#### [About this task]
Your task is to print all of the entries exactly, though the pictures should not be included.

--- Records provided ---

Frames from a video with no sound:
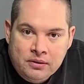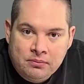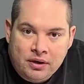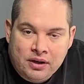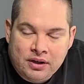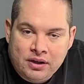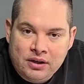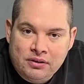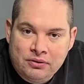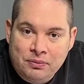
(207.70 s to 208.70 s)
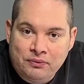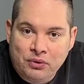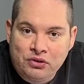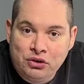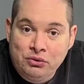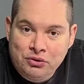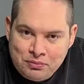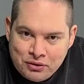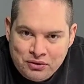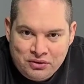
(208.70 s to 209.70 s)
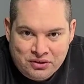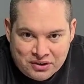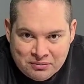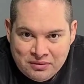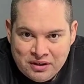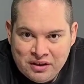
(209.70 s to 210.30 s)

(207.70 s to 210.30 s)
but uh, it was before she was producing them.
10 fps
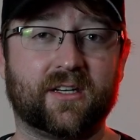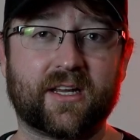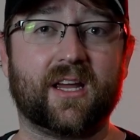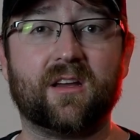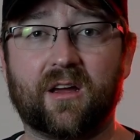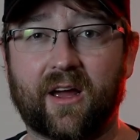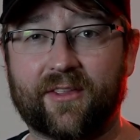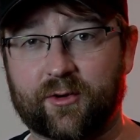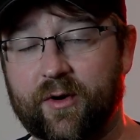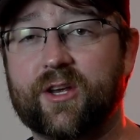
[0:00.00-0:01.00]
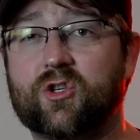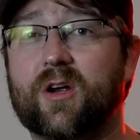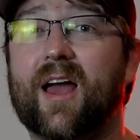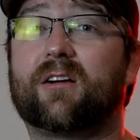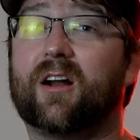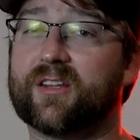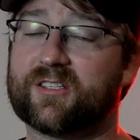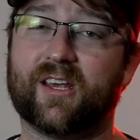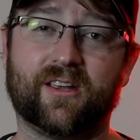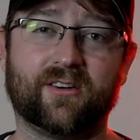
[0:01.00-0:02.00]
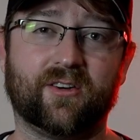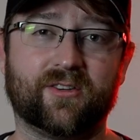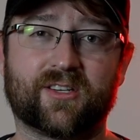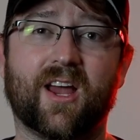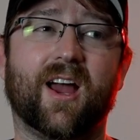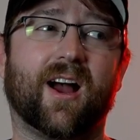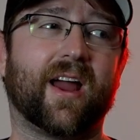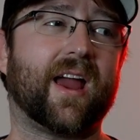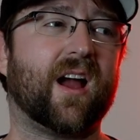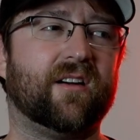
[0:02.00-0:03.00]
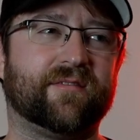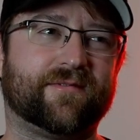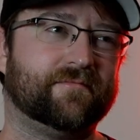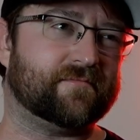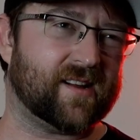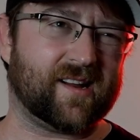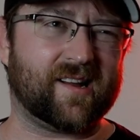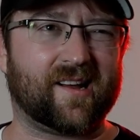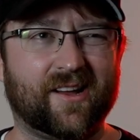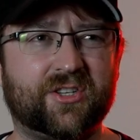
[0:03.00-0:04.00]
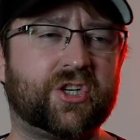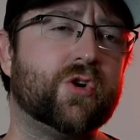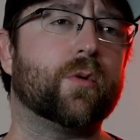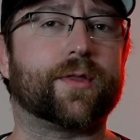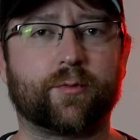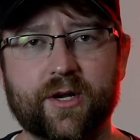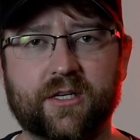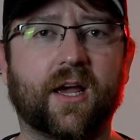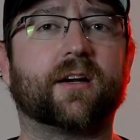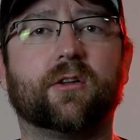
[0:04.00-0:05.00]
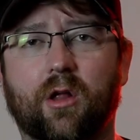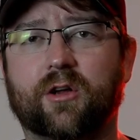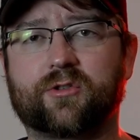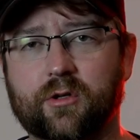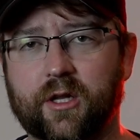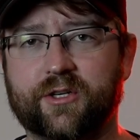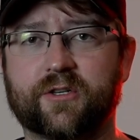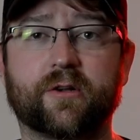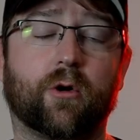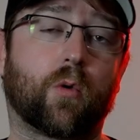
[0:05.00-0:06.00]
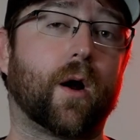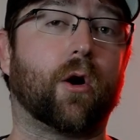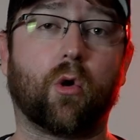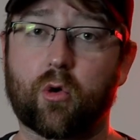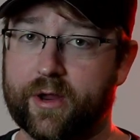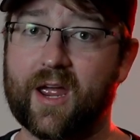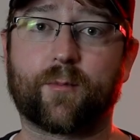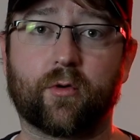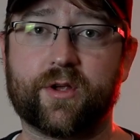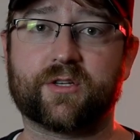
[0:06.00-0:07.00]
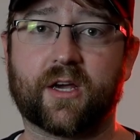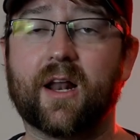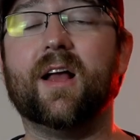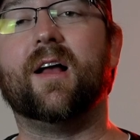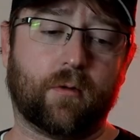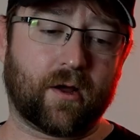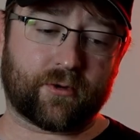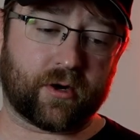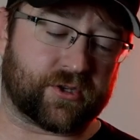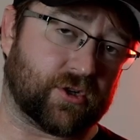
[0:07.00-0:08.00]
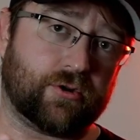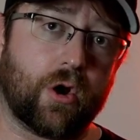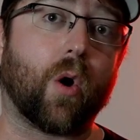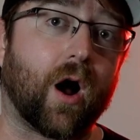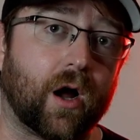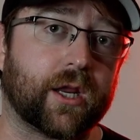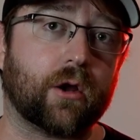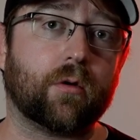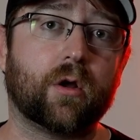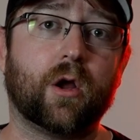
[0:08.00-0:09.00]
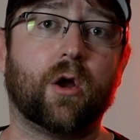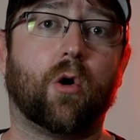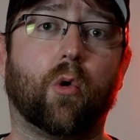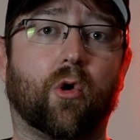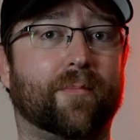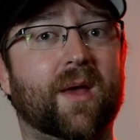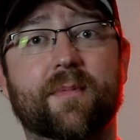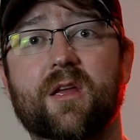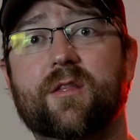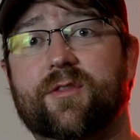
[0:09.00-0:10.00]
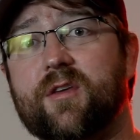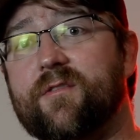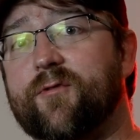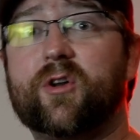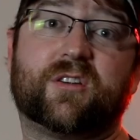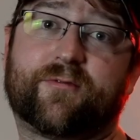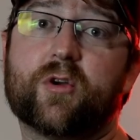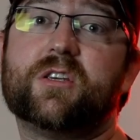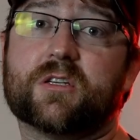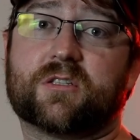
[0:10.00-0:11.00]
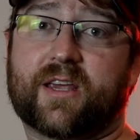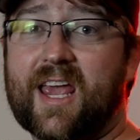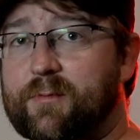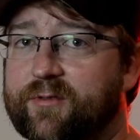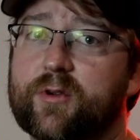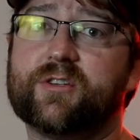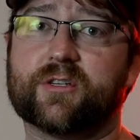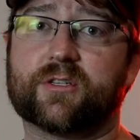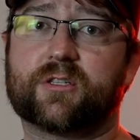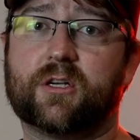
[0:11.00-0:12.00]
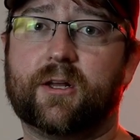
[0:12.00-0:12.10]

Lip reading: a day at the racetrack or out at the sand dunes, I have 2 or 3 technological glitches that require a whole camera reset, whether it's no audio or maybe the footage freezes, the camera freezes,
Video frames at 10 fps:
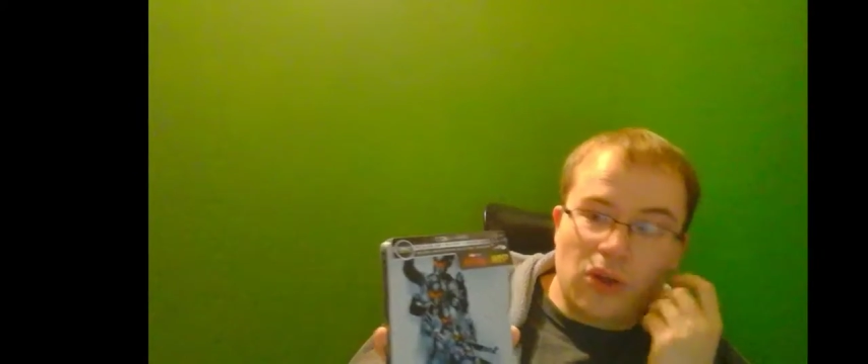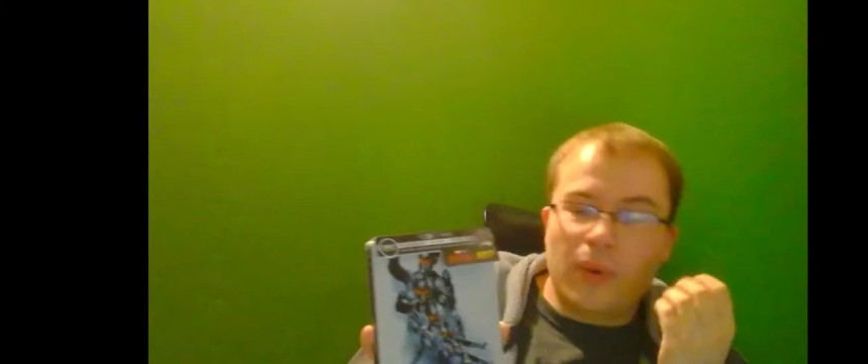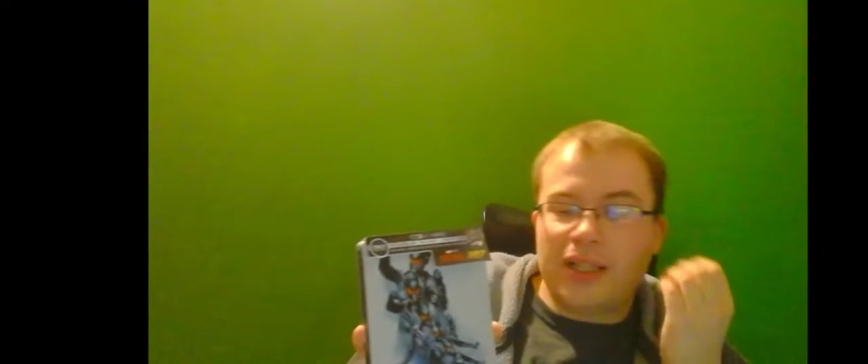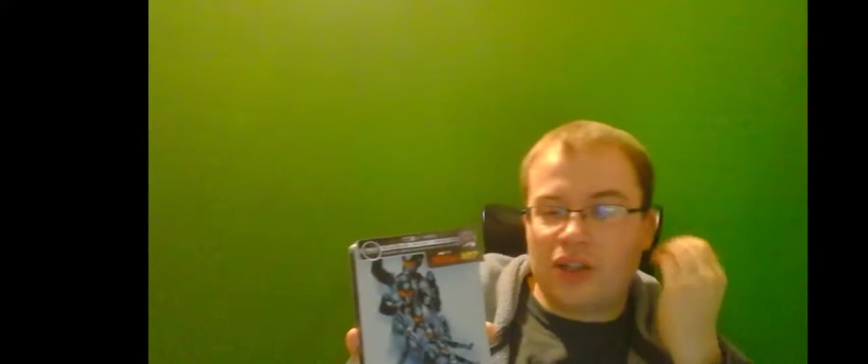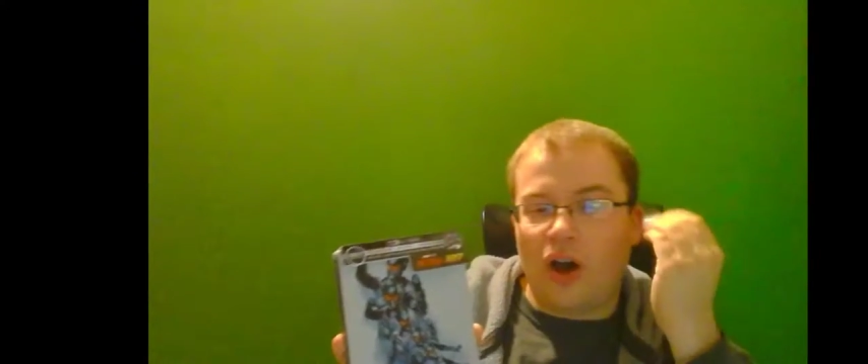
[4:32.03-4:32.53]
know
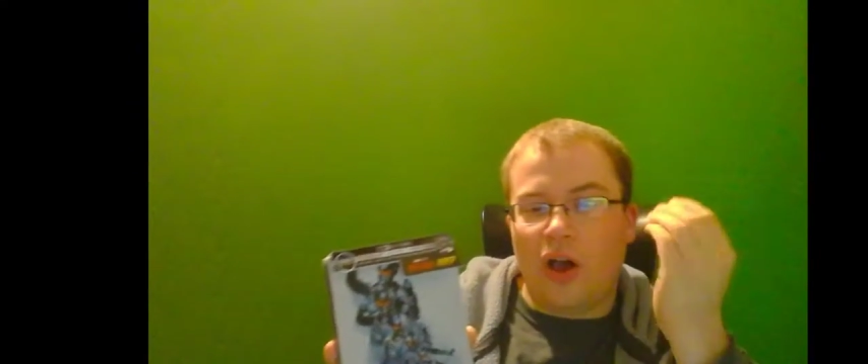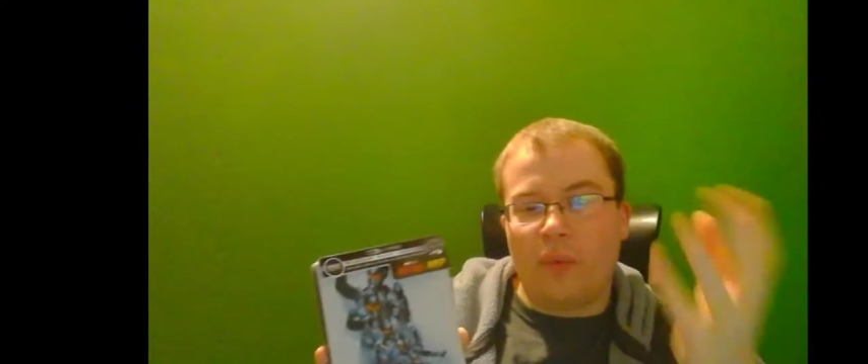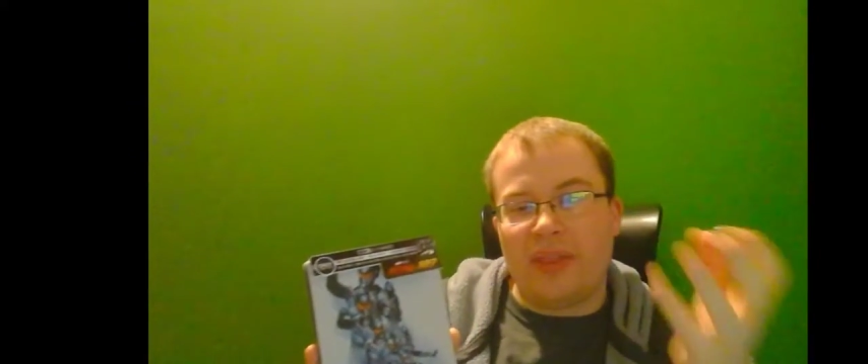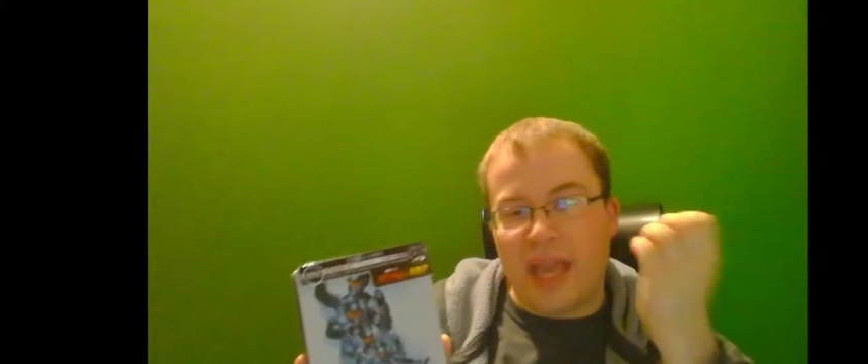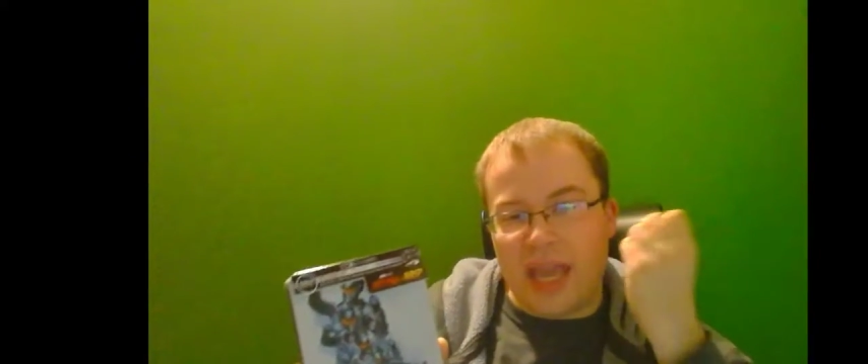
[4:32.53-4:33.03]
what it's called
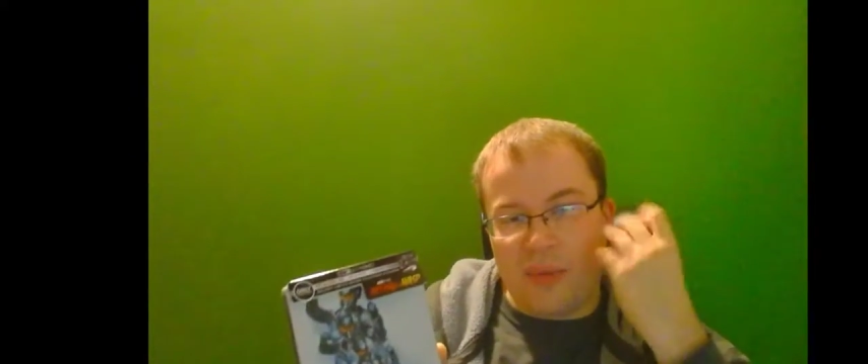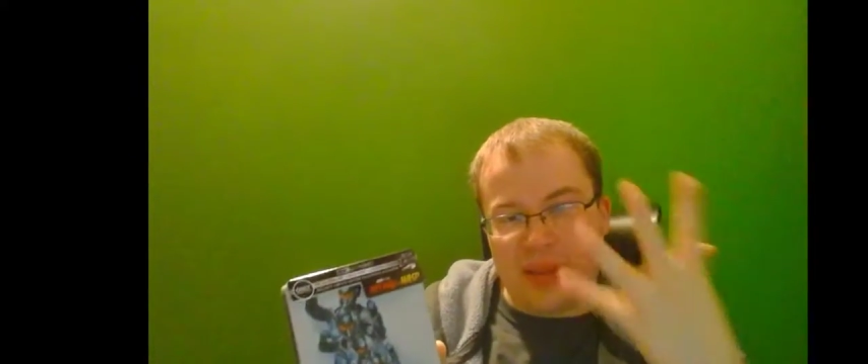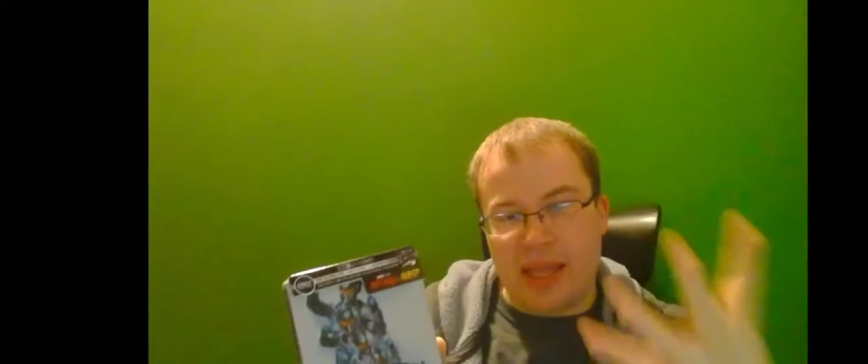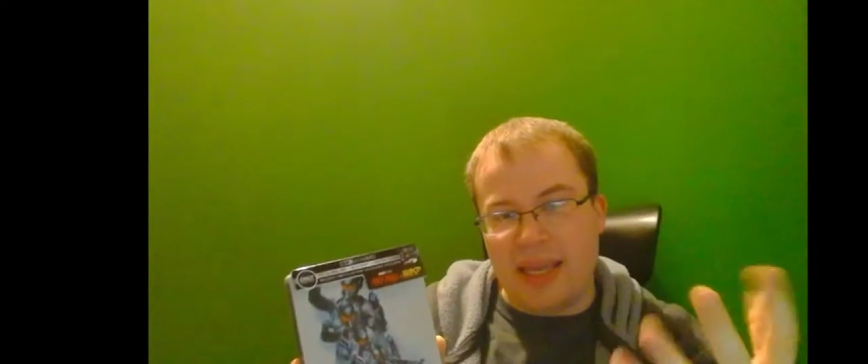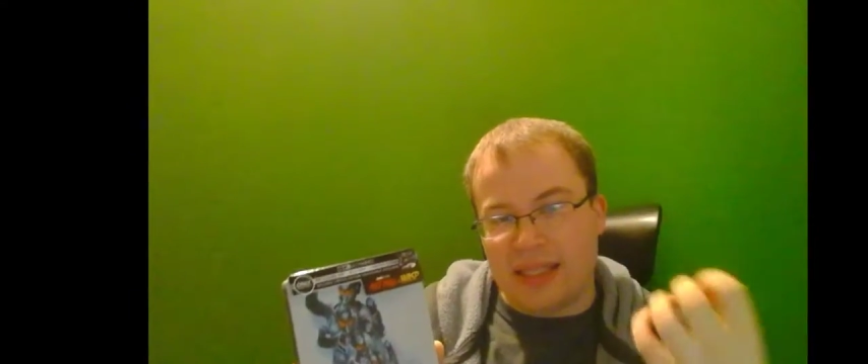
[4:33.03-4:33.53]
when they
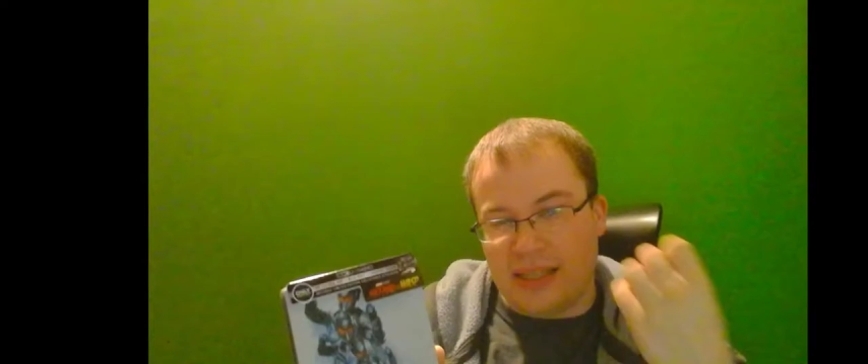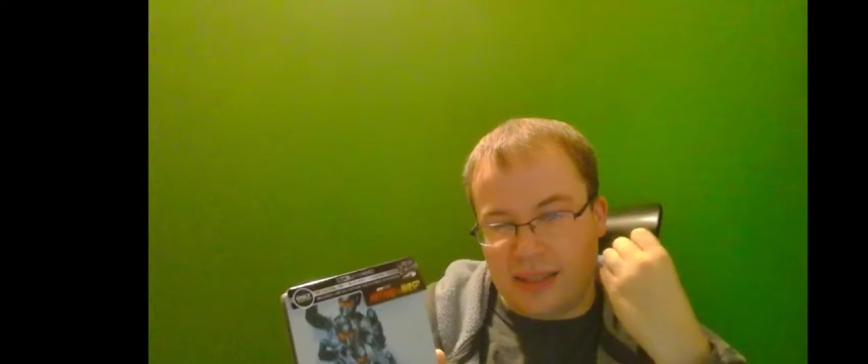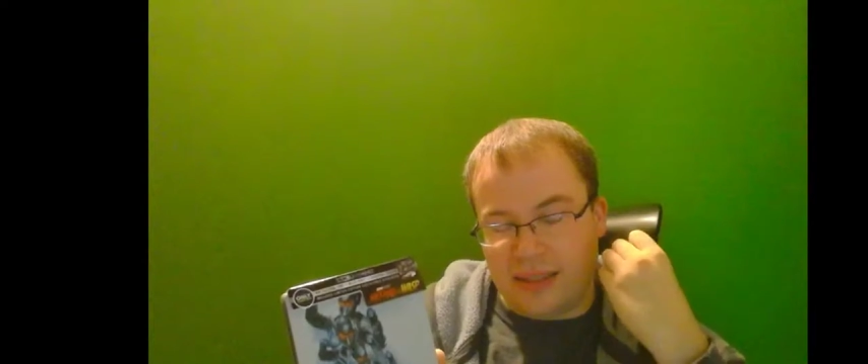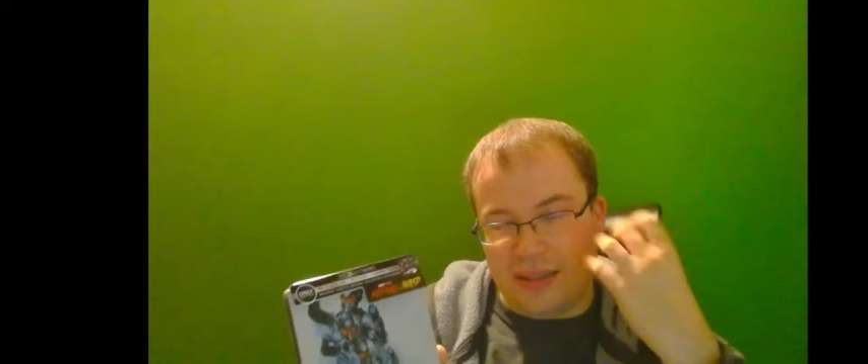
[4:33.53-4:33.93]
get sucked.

---

#### [Solved exercise]
Frames from a video with no sound:
(207.70 s to 208.70 s)
(208.70 s to 209.70 s)
(209.70 s to 210.30 s)

(207.70 s to 210.30 s)
but uh, it was before she was producing them.
10 fps
[0:00.00-0:01.00]
[0:01.00-0:02.00]
[0:02.00-0:03.00]
[0:03.00-0:04.00]
[0:04.00-0:05.00]
[0:05.00-0:06.00]
[0:06.00-0:07.00]
[0:07.00-0:08.00]
[0:08.00-0:09.00]
[0:09.00-0:10.00]
[0:10.00-0:11.00]
[0:11.00-0:12.00]
[0:12.00-0:12.10]

Lip reading: a day at the racetrack or out at the sand dunes, I have 2 or 3 technological glitches that require a whole camera reset, whether it's no audio or maybe the footage freezes, the camera freezes,
Video frames at 10 fps:
[4:32.03-4:32.53]
know
[4:32.53-4:33.03]
what it's called
[4:33.03-4:33.53]
when they
[4:33.53-4:33.93]
get sucked.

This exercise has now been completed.